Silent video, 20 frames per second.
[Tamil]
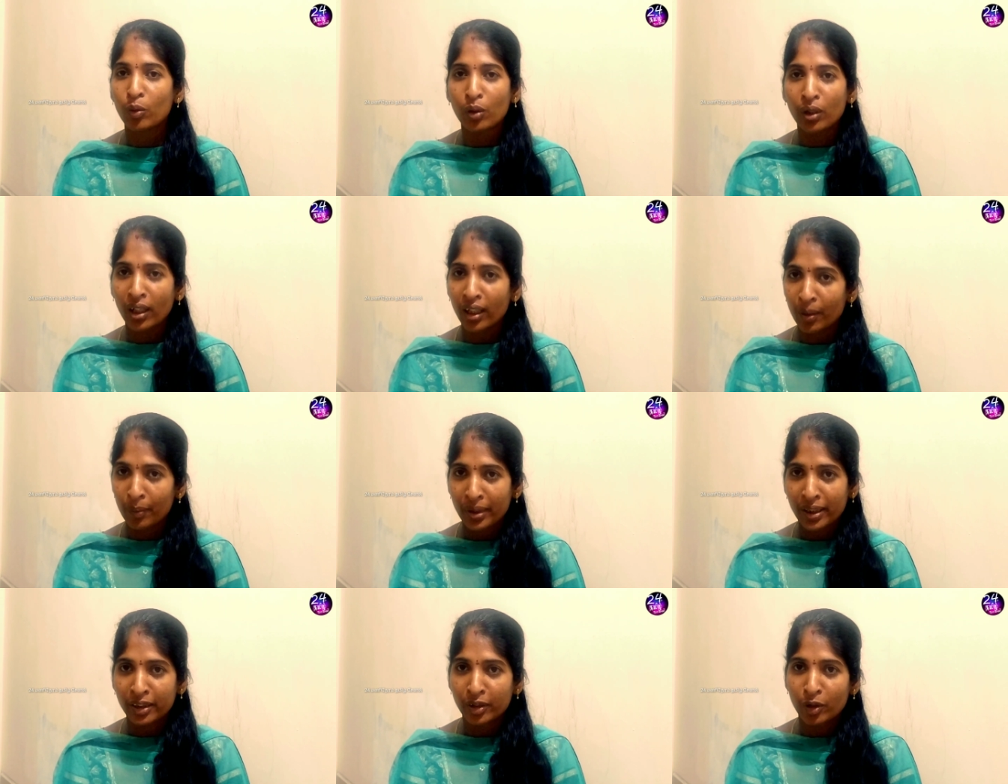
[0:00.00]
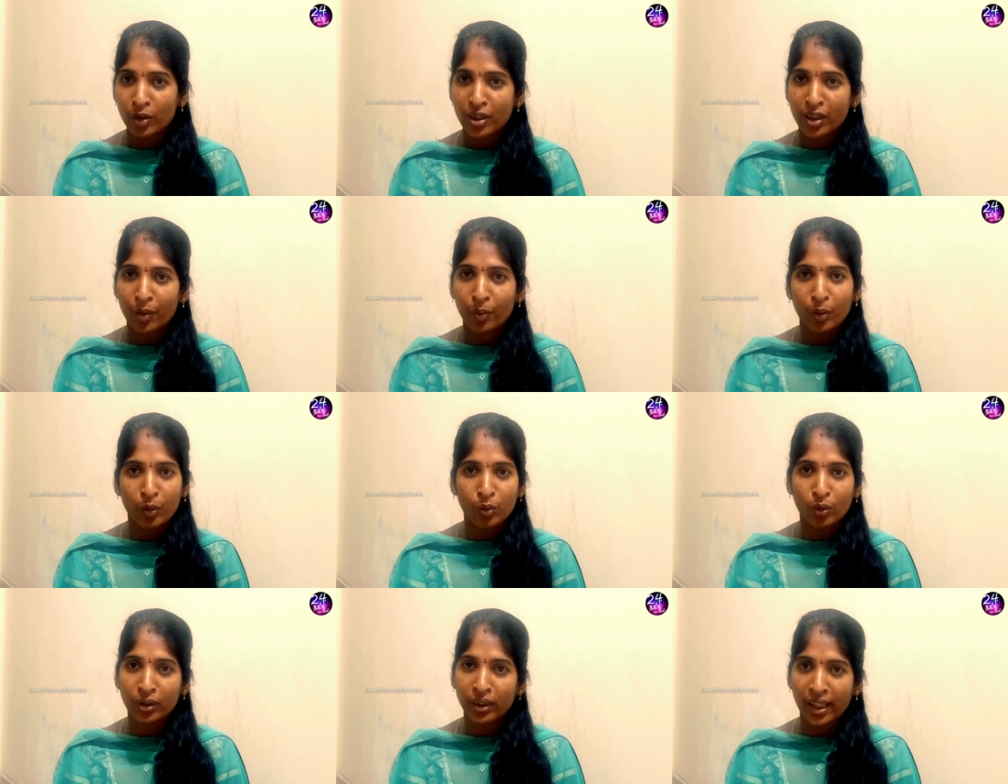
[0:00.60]
ஊருக்கு நம்ம தொட்டு
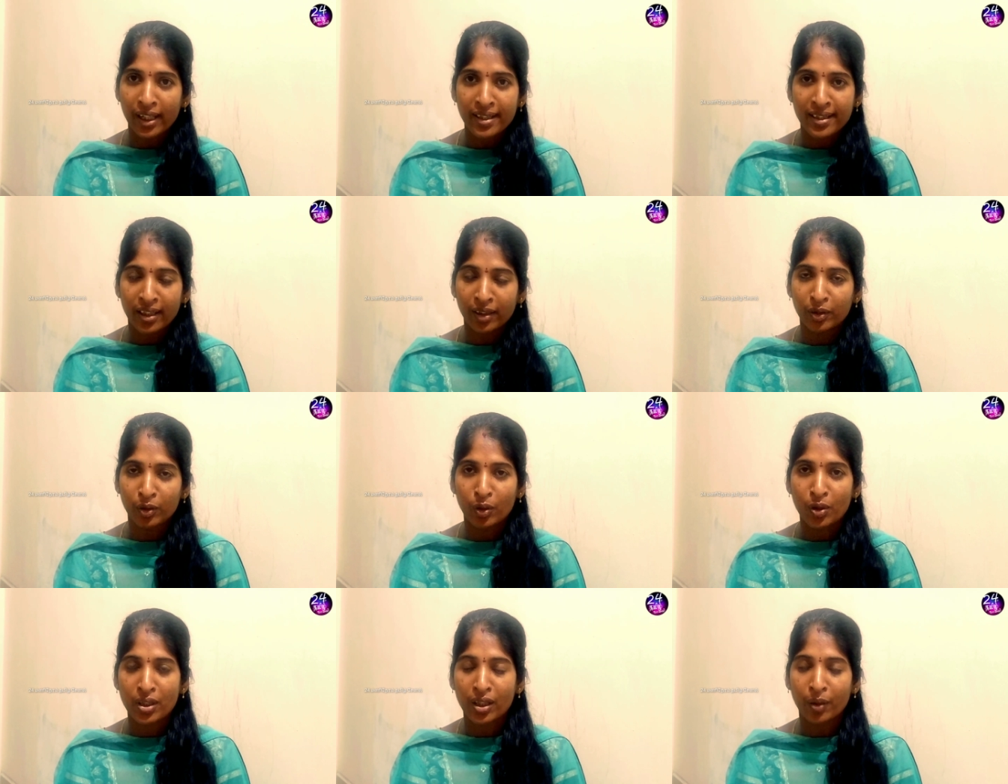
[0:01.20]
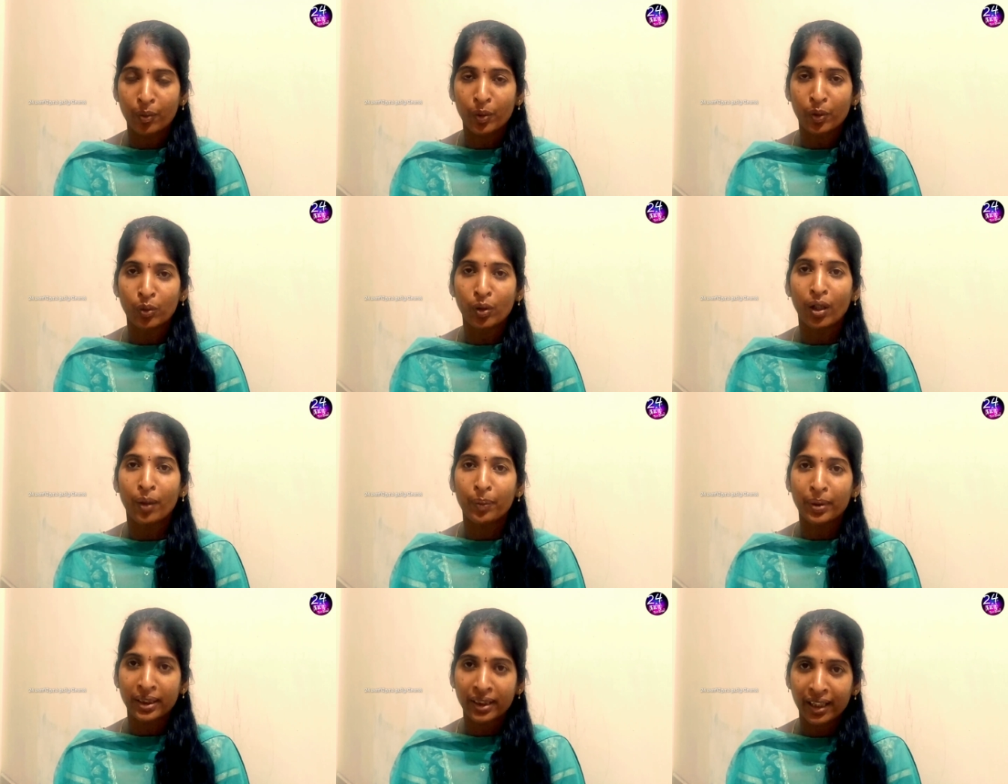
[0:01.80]
சாப்பிடுவோம் தயிர் சாதம் தொட்டு
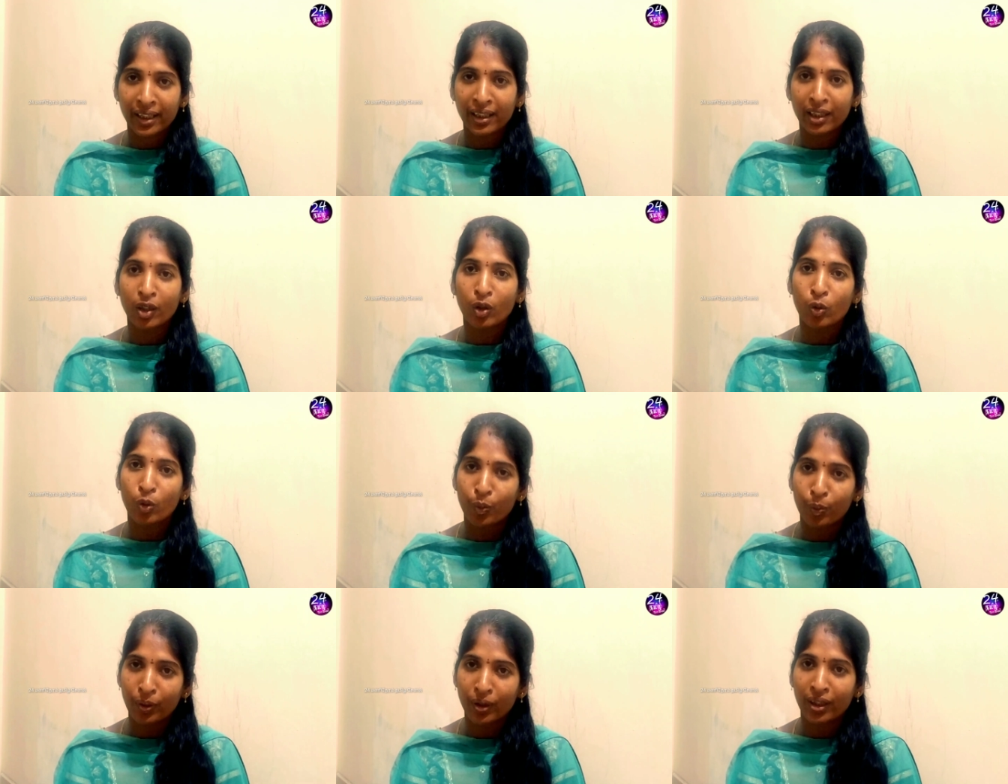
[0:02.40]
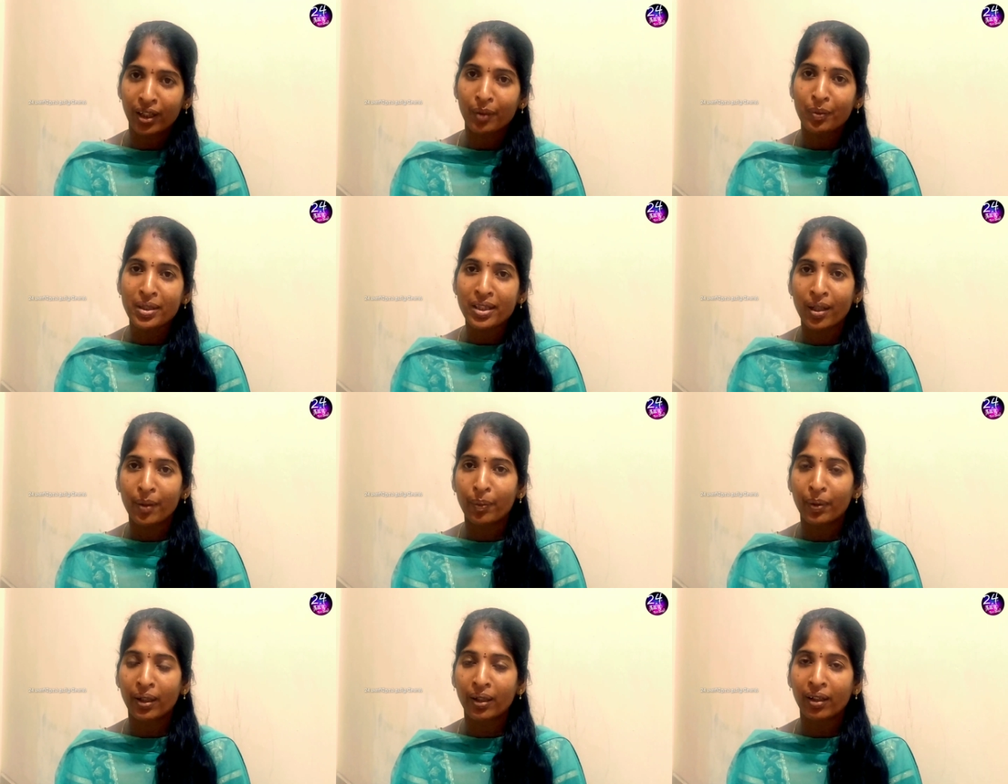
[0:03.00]
சாப்பிடுவோம் அப்போ தயிரில் உப்பு இல்லாமல்
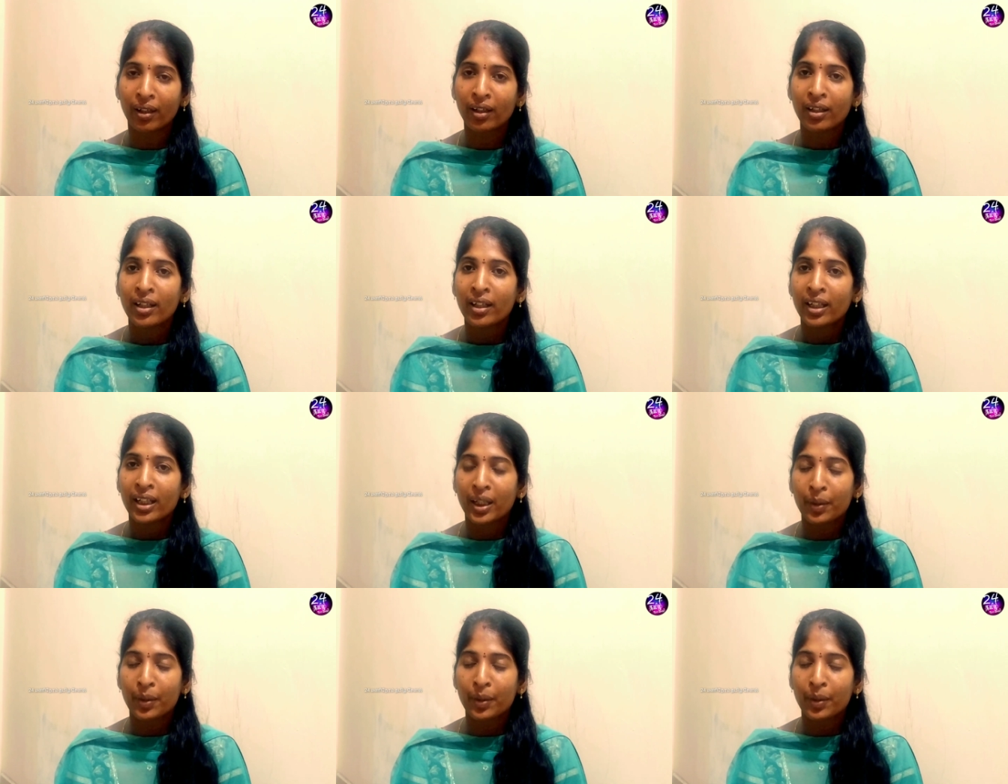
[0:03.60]
சாப்பிடலாம்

> WHAT IS REQUIRED: Return every record exactly, without the pictures.

> TASK OUTPUT:
Silent video, 20 frames per second.
[Tamil]
[0:00.00]
[0:00.60]
ஊருக்கு நம்ம தொட்டு
[0:01.20]
[0:01.80]
சாப்பிடுவோம் தயிர் சாதம் தொட்டு
[0:02.40]
[0:03.00]
சாப்பிடுவோம் அப்போ தயிரில் உப்பு இல்லாமல்
[0:03.60]
சாப்பிடலாம்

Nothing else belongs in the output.